(Entries provided)
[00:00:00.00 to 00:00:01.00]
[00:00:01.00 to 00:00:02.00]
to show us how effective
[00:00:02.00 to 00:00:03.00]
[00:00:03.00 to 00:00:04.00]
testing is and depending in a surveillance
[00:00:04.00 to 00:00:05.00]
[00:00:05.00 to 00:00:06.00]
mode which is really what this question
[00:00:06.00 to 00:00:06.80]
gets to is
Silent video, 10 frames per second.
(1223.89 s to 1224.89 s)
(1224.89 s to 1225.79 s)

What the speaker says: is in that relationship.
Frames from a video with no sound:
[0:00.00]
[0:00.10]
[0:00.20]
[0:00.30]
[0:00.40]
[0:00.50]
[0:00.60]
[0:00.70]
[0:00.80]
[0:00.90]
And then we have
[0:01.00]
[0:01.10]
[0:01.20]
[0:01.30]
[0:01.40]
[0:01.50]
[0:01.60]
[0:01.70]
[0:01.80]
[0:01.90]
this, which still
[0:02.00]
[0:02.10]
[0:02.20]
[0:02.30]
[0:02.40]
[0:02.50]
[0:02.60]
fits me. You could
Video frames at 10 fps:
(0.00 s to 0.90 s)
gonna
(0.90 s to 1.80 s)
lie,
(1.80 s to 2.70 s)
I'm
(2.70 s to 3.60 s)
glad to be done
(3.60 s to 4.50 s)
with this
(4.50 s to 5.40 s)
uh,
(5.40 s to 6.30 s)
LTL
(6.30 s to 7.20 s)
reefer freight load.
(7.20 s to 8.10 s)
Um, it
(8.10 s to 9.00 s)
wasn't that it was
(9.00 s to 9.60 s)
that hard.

(Task requirements)
All the records, from start to finish, are to be repeated exactly.

(Result of this exercise)
[00:00:00.00 to 00:00:01.00]
[00:00:01.00 to 00:00:02.00]
to show us how effective
[00:00:02.00 to 00:00:03.00]
[00:00:03.00 to 00:00:04.00]
testing is and depending in a surveillance
[00:00:04.00 to 00:00:05.00]
[00:00:05.00 to 00:00:06.00]
mode which is really what this question
[00:00:06.00 to 00:00:06.80]
gets to is
Silent video, 10 frames per second.
(1223.89 s to 1224.89 s)
(1224.89 s to 1225.79 s)

What the speaker says: is in that relationship.
Frames from a video with no sound:
[0:00.00]
[0:00.10]
[0:00.20]
[0:00.30]
[0:00.40]
[0:00.50]
[0:00.60]
[0:00.70]
[0:00.80]
[0:00.90]
And then we have
[0:01.00]
[0:01.10]
[0:01.20]
[0:01.30]
[0:01.40]
[0:01.50]
[0:01.60]
[0:01.70]
[0:01.80]
[0:01.90]
this, which still
[0:02.00]
[0:02.10]
[0:02.20]
[0:02.30]
[0:02.40]
[0:02.50]
[0:02.60]
fits me. You could
Video frames at 10 fps:
(0.00 s to 0.90 s)
gonna
(0.90 s to 1.80 s)
lie,
(1.80 s to 2.70 s)
I'm
(2.70 s to 3.60 s)
glad to be done
(3.60 s to 4.50 s)
with this
(4.50 s to 5.40 s)
uh,
(5.40 s to 6.30 s)
LTL
(6.30 s to 7.20 s)
reefer freight load.
(7.20 s to 8.10 s)
Um, it
(8.10 s to 9.00 s)
wasn't that it was
(9.00 s to 9.60 s)
that hard.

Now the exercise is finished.